Spending a long stretch in a wild wonderland is a potent elixir that leaves one reeling to fight harder for justice. The Phinda guides and trackers too were in their element, spending more than ten hours a day observing the rare black rhino, of which there are less than 5000 left in the world.
Tom has visited Africa 17 times, and he’s seen a few black rhinos over the decades, but they were all very skittish. Not at Phinda, where they are fiercely protected by outstanding anti poaching units. Since the rhino crisis began back in 2006, Phinda has lost very few rhino, and much of that credit goes to the communities that border the reserve; the eyes and ears on the ground reporting any suspicious vehicles and behaviour.
Our first day on game drive was certainly unforgettable. We passed through that thick bush black rhino are drawn to, and spotted a big bull in the open by a small watering hole. Our guide Eric turned off the vehicle and we waited for the bull’s next move.

White rhinos seemed to have this attitude that they’re bigger than you, and so they don’t really care that you’re there. Black rhinos are not subtle. They want to know what you are, and why you are in their territory.
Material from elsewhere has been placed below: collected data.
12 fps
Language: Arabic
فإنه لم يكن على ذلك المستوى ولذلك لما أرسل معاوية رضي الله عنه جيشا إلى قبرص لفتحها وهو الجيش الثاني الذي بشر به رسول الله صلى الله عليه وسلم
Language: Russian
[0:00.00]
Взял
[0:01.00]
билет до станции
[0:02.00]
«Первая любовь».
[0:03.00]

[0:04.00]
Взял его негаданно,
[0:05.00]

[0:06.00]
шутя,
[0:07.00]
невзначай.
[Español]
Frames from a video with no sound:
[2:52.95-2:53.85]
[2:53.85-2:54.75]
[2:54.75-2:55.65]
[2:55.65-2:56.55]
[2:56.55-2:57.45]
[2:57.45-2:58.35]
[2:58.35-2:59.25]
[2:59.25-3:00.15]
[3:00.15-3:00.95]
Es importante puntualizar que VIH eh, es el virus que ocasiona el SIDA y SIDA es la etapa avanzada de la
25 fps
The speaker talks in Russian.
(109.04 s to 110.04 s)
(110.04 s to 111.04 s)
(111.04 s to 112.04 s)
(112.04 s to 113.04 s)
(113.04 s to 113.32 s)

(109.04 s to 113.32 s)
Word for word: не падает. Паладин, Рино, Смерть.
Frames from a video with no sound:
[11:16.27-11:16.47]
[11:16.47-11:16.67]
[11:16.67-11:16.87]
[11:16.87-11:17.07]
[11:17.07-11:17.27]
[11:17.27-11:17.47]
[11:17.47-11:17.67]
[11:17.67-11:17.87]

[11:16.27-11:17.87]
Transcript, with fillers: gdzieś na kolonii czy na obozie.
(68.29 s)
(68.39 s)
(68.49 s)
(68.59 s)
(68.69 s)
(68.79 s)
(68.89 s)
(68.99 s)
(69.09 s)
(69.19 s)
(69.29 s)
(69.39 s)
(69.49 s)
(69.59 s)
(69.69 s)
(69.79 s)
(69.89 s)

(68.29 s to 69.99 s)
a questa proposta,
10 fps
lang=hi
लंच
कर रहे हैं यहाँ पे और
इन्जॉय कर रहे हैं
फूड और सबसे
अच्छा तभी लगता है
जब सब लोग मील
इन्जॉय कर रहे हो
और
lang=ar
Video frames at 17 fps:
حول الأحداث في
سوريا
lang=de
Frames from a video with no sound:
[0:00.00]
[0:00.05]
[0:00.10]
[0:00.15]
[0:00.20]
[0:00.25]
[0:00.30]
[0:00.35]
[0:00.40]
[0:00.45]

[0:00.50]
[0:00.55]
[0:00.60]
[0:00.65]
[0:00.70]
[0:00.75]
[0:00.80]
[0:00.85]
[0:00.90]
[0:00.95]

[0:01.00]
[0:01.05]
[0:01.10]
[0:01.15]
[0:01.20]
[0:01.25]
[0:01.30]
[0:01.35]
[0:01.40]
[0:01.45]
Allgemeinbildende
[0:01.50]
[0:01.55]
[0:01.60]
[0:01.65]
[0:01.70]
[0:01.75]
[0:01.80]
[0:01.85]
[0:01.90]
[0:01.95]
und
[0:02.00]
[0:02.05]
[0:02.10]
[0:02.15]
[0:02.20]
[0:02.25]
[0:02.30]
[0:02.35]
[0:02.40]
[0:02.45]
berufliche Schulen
mangelsen_saving_the_wild_18580023Photograph by Thomas Mangelsen / mangelsen.com
The bull gets up, breathes in the scent of human, and just as he starts to take a few strides over to us, something in the air catches his attention. He tilts his head up high and curls his lip. This action called flehming is a black rhino characteristic of seeking out the scent of a female. Tom is leaning across the vehicle roll bar, his 500mm lens sunk low into a bean bag and the AK47 click-click-click of the shutter penetrates the atmosphere.
The bull swiftly turns his head in our direction, he knows we’re there, but he’s got other things on his mind. This flehming goes on for at least ten minutes as he moves from bush to shrub marking his scent with a spray of urine. Then he zones in on us like a one ton tank on the move and begins to approach from Tom’s side of the vehicle. I’ve been around rhinos long enough to know the bull is about to charge, but the odds are also in our favour that he will likely stop before we collide. A master at work, I look over at Tom to see how he reacts. He drops to the floor of the vehicle and aims through the gap so that he is eye level with the bull.
The bull charges. All hearts beat faster. Tom responds with a click-click-click and this continues long after the dust has settled and the bull is standing just a few feet away.
A minute later the bull shows us his rear and sprays a thin wave of urine all over Eric. There is a rumbling roar of laughter. The blackie then wanders over to a low rock twenty metres away and begins scratching his belly with his front and back legs either side. Game over.
mangelsen_saving_the_wild1_19344498Photograph by Thomas Mangelsen / mangelsen.com
As the moon rises across a pale blue sky, the bull strides towards the west, stopping to breathe in the wild air of the land. He turns parallel to our vehicle and we feel the flux of history. From his two horns to the high tip of his rump, the black rhino’s imposing profile assaults the senses like nothing else on earth.

“It is our duty as guardians of the natural world to ensure rhinos don’t end up in a museum with the dinosaurs. These prehistoric icons are the last living descendant of a lifetime 50 million years ago. If we lose the rhinoceros, we are amputating pieces of our own evolution, and pieces of our own humanity.”